Exercise prompt
The records that follow are to be repeated exactly, with the pictures removed.
***** Data provided *****
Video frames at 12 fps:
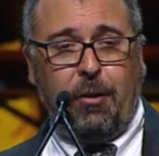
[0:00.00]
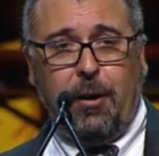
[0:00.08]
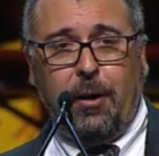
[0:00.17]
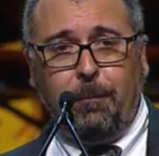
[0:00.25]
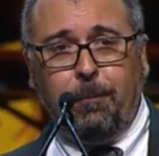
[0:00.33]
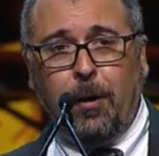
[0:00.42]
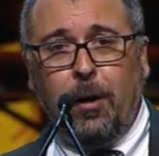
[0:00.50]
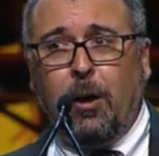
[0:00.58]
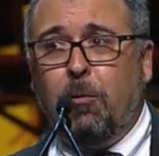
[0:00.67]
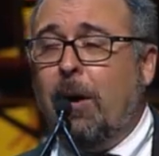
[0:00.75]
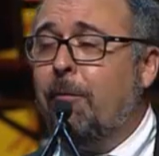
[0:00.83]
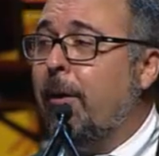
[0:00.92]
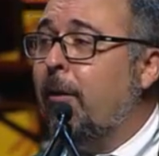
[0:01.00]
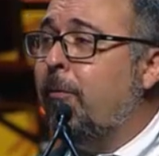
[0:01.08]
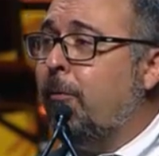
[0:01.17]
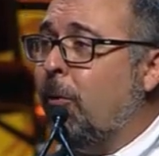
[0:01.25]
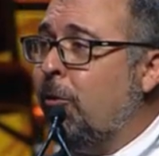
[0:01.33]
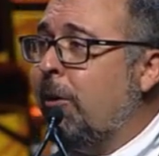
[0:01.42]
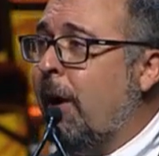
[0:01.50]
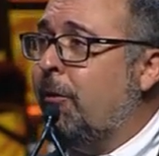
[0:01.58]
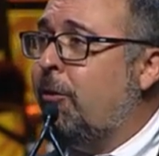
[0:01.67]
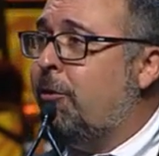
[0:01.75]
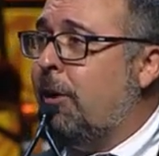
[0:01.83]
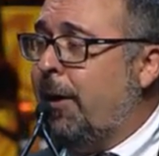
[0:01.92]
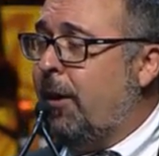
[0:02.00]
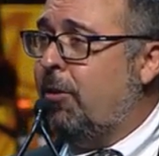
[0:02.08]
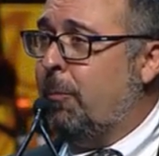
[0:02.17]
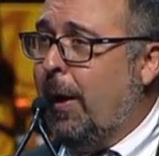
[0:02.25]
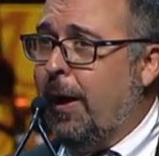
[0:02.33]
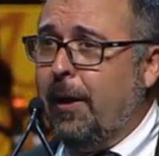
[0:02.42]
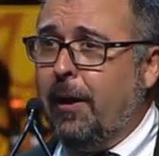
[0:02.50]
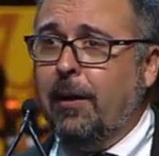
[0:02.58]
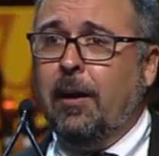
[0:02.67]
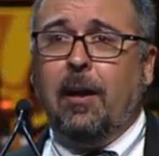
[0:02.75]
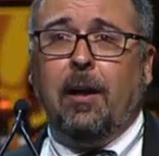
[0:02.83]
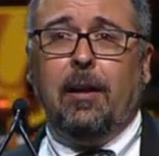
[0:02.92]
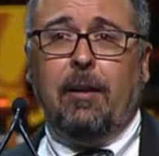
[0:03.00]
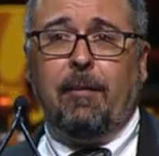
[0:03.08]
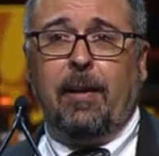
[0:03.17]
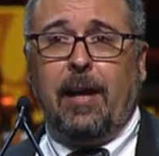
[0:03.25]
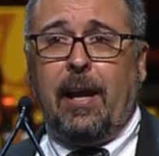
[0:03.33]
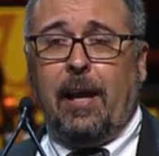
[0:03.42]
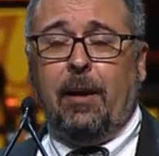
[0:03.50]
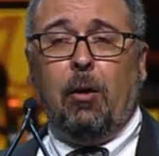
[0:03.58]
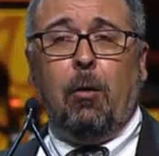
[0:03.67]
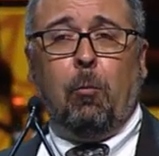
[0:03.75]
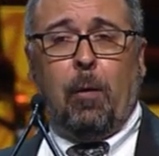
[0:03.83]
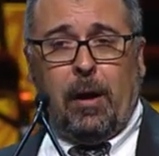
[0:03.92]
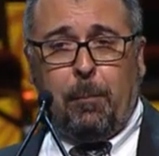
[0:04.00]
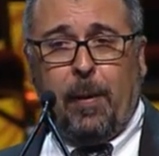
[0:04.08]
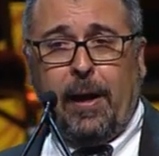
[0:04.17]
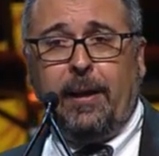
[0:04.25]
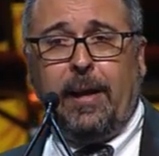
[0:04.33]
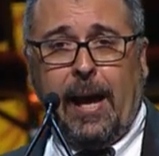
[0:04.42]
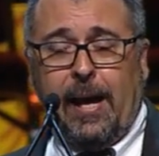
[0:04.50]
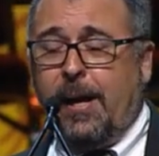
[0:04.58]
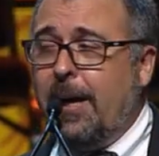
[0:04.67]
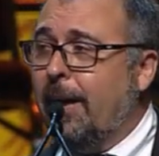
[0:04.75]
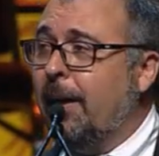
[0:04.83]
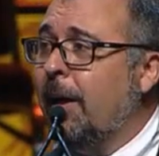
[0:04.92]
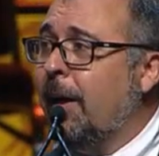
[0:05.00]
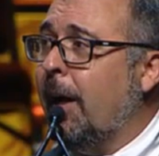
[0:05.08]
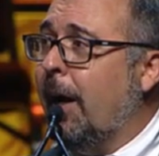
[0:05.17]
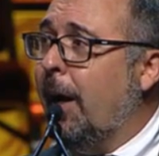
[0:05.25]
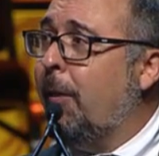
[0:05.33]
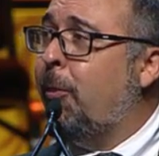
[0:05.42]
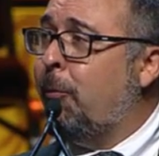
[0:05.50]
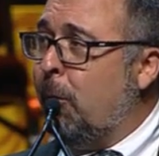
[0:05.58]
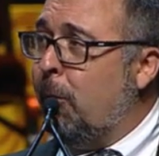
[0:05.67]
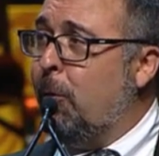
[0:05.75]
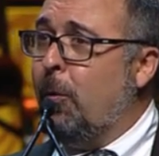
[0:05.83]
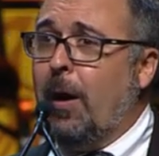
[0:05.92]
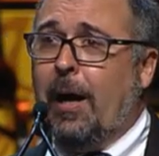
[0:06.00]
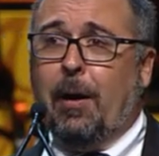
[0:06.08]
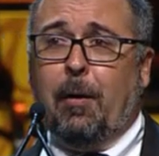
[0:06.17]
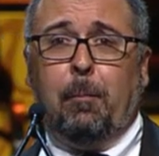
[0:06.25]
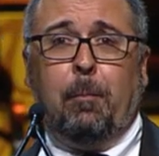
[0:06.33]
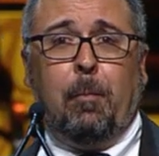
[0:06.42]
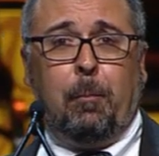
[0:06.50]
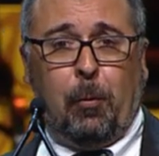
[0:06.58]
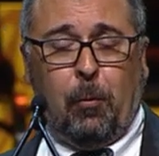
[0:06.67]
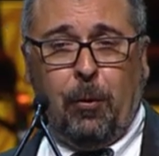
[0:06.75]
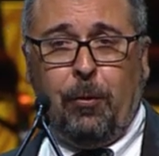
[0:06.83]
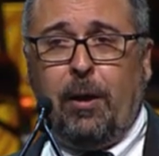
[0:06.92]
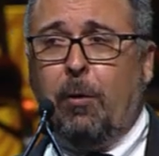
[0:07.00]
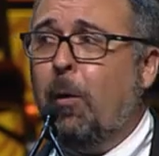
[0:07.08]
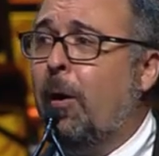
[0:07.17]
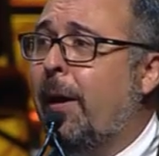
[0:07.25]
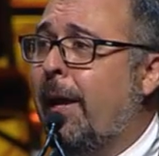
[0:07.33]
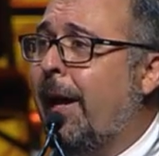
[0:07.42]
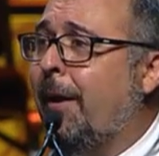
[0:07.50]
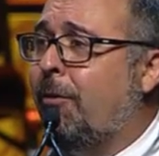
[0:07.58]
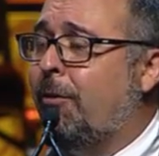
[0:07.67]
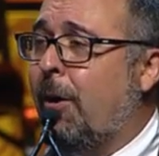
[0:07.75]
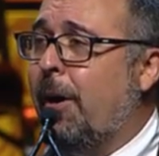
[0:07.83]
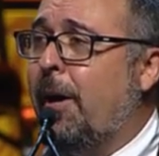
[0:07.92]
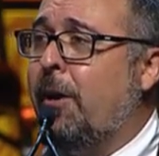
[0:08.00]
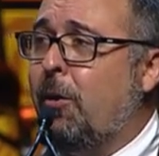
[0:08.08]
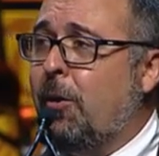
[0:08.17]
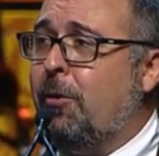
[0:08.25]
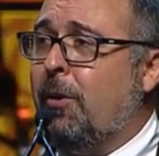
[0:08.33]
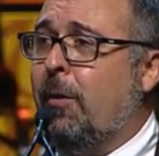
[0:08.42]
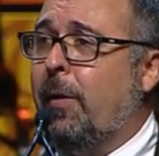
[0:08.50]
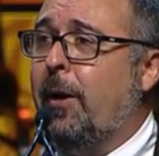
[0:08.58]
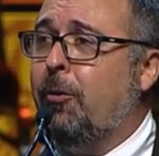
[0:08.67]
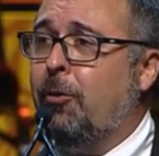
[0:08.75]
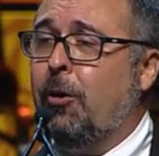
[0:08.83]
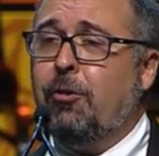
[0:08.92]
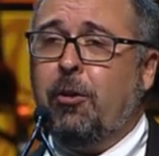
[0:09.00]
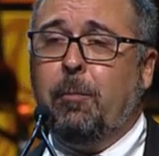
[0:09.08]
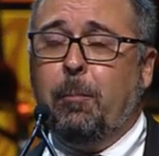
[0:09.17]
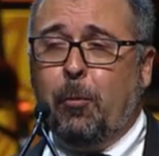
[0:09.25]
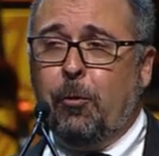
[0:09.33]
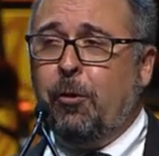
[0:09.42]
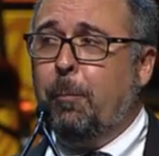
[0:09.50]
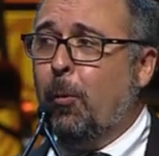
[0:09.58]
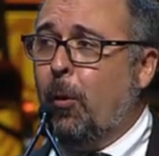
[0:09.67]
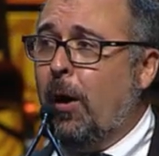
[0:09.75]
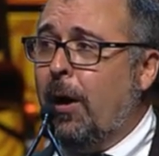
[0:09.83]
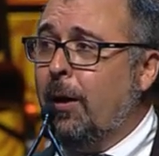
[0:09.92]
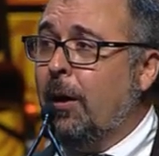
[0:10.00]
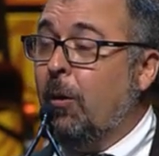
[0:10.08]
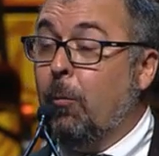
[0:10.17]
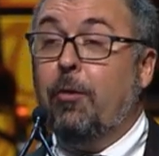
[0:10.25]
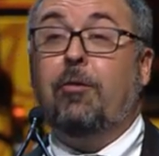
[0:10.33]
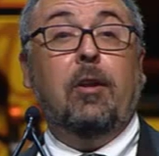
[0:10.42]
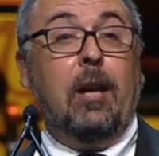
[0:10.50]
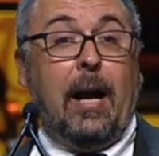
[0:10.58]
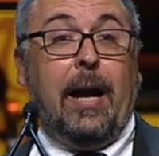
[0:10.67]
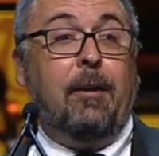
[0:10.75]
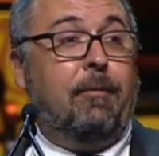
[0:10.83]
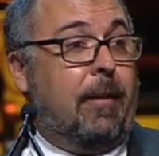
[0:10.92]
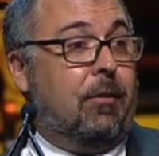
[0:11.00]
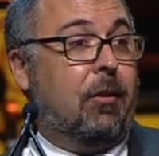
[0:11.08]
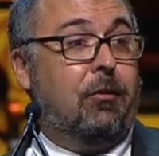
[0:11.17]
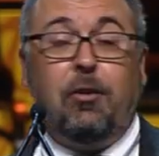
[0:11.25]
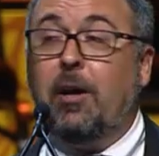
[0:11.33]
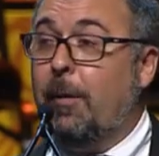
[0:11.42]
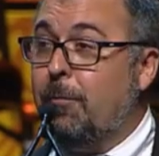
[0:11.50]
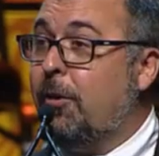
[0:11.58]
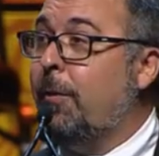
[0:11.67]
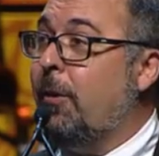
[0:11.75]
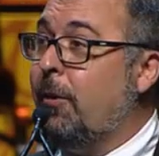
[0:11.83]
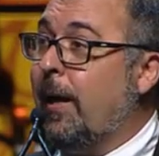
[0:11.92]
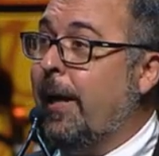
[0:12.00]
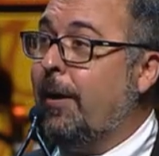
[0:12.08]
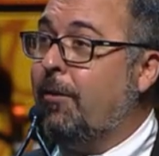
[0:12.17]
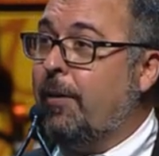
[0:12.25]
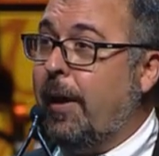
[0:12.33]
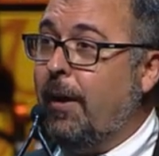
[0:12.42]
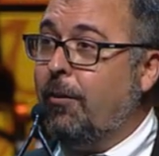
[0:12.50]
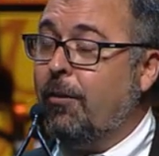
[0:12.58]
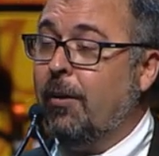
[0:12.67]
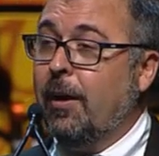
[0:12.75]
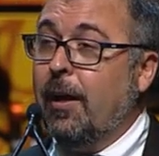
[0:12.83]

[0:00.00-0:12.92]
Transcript: year. Reverend Fulgence Jaggi Jimana, living in Winnipeg, Canada, through Burundi, where he had started a Unitarian church in Bujumbura, was denied a visa to come to the United States,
*****
Exercise output
Video frames at 12 fps:
[0:00.00]
[0:00.08]
[0:00.17]
[0:00.25]
[0:00.33]
[0:00.42]
[0:00.50]
[0:00.58]
[0:00.67]
[0:00.75]
[0:00.83]
[0:00.92]
[0:01.00]
[0:01.08]
[0:01.17]
[0:01.25]
[0:01.33]
[0:01.42]
[0:01.50]
[0:01.58]
[0:01.67]
[0:01.75]
[0:01.83]
[0:01.92]
[0:02.00]
[0:02.08]
[0:02.17]
[0:02.25]
[0:02.33]
[0:02.42]
[0:02.50]
[0:02.58]
[0:02.67]
[0:02.75]
[0:02.83]
[0:02.92]
[0:03.00]
[0:03.08]
[0:03.17]
[0:03.25]
[0:03.33]
[0:03.42]
[0:03.50]
[0:03.58]
[0:03.67]
[0:03.75]
[0:03.83]
[0:03.92]
[0:04.00]
[0:04.08]
[0:04.17]
[0:04.25]
[0:04.33]
[0:04.42]
[0:04.50]
[0:04.58]
[0:04.67]
[0:04.75]
[0:04.83]
[0:04.92]
[0:05.00]
[0:05.08]
[0:05.17]
[0:05.25]
[0:05.33]
[0:05.42]
[0:05.50]
[0:05.58]
[0:05.67]
[0:05.75]
[0:05.83]
[0:05.92]
[0:06.00]
[0:06.08]
[0:06.17]
[0:06.25]
[0:06.33]
[0:06.42]
[0:06.50]
[0:06.58]
[0:06.67]
[0:06.75]
[0:06.83]
[0:06.92]
[0:07.00]
[0:07.08]
[0:07.17]
[0:07.25]
[0:07.33]
[0:07.42]
[0:07.50]
[0:07.58]
[0:07.67]
[0:07.75]
[0:07.83]
[0:07.92]
[0:08.00]
[0:08.08]
[0:08.17]
[0:08.25]
[0:08.33]
[0:08.42]
[0:08.50]
[0:08.58]
[0:08.67]
[0:08.75]
[0:08.83]
[0:08.92]
[0:09.00]
[0:09.08]
[0:09.17]
[0:09.25]
[0:09.33]
[0:09.42]
[0:09.50]
[0:09.58]
[0:09.67]
[0:09.75]
[0:09.83]
[0:09.92]
[0:10.00]
[0:10.08]
[0:10.17]
[0:10.25]
[0:10.33]
[0:10.42]
[0:10.50]
[0:10.58]
[0:10.67]
[0:10.75]
[0:10.83]
[0:10.92]
[0:11.00]
[0:11.08]
[0:11.17]
[0:11.25]
[0:11.33]
[0:11.42]
[0:11.50]
[0:11.58]
[0:11.67]
[0:11.75]
[0:11.83]
[0:11.92]
[0:12.00]
[0:12.08]
[0:12.17]
[0:12.25]
[0:12.33]
[0:12.42]
[0:12.50]
[0:12.58]
[0:12.67]
[0:12.75]
[0:12.83]

[0:00.00-0:12.92]
Transcript: year. Reverend Fulgence Jaggi Jimana, living in Winnipeg, Canada, through Burundi, where he had started a Unitarian church in Bujumbura, was denied a visa to come to the United States,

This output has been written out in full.